Diário do Alentejo

Chegar à lua
Opinião

Chegar à lua

Vítor Encarnação, professor

23 de agosto 2022 - 14:00

O mundo existe todo dentro da nossa cabeça e a liberdade somos nós a mandarmos no nosso pensamento, dizia-me o meu avô. Pediu-me para fechar os olhos, às vezes os olhos fechados veem melhor, o escuro permite imaginar, a claridade e a realidade obrigam-nos a ver o que elas querem que vejamos, deu-me a mão, que me encostasse ao seu peito e sonhasse. E eu sonhei. Avô, eu já me sinto preparado para irmos à lua.
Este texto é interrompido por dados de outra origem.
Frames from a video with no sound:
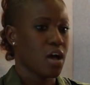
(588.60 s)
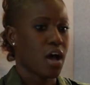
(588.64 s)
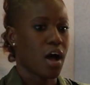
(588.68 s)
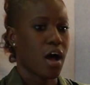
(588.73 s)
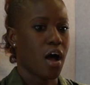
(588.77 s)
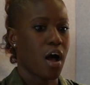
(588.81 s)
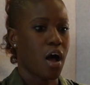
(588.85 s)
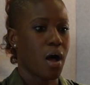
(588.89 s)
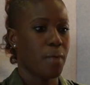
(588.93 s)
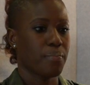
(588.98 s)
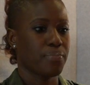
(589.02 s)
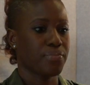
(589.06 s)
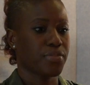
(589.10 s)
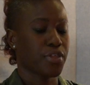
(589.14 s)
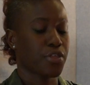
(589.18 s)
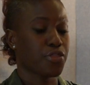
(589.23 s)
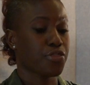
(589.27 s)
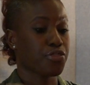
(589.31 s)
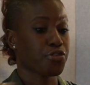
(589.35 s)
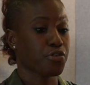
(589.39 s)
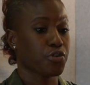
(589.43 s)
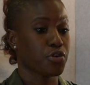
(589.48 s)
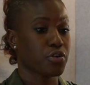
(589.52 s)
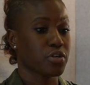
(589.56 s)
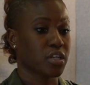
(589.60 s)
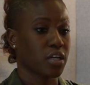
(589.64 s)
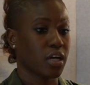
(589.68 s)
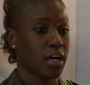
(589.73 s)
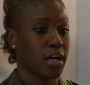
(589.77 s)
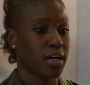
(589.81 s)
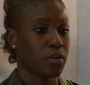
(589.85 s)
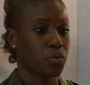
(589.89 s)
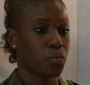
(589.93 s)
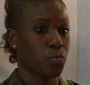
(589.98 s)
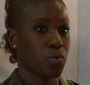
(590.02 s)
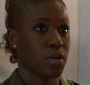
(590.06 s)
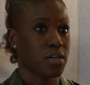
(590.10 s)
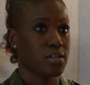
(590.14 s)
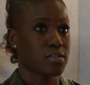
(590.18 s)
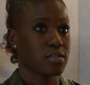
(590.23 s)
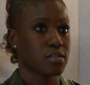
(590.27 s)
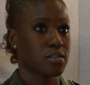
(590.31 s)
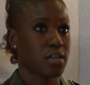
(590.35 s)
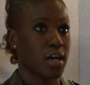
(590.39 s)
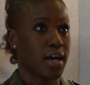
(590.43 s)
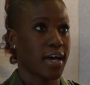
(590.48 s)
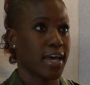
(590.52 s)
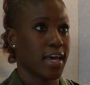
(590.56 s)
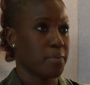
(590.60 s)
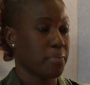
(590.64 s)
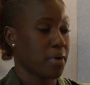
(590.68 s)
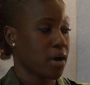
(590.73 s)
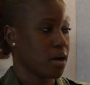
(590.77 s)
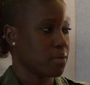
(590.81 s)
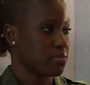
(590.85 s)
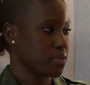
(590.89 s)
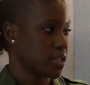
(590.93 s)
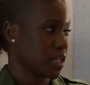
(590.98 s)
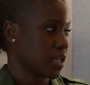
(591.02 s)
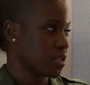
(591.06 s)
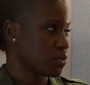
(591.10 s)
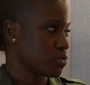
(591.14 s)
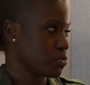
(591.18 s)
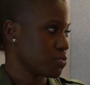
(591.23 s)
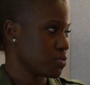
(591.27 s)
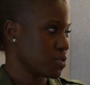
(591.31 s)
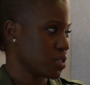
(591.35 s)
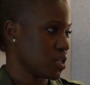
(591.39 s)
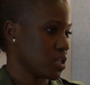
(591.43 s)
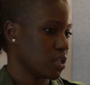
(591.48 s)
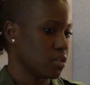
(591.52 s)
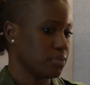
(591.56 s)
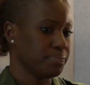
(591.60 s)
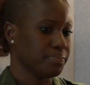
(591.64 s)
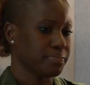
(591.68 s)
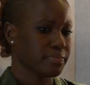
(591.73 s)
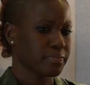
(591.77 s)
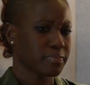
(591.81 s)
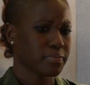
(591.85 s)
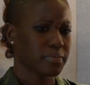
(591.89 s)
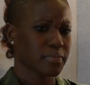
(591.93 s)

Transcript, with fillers: Um, the third cut was a hip hop dance routine.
Primeiro vamos olhar os dois para cima, depois pomos um bocadinho de memória na cabeça e alma no corpo, é melhor mais do que menos, depois tu metes os teus microscópios e as tuas lupas no bolso para o caso de nos perdermos, depois levamos uma boa dose de coragem se por acaso sentirmos medo, depois guardamos num talego de pano amêndoas e figos secos e quatro ou cinco fatias de ovo para quando tivermos fome, não nos temos de preocupar com a felicidade, a paz e a liberdade porque elas estão sempre dentro de nós, depois dizemos que nos vamos deitar, depois saímos pela porta do quintal, depois levamos um pássaro para escrevermos no céu, depois levamos uma borboleta com um futuro longo, depois saímos da nossa rua e das outras ruas todas da aldeia, depois subimos a uma árvore, depois a uma nuvem, depois a um trovão, depois a um relâmpago, depois subimos umas escadas feitas de estrelas, depois tu és da minha idade e eu sou da tua, depois chegamos à lua. Avô, daqui de cima eu vejo melhor a tua alma.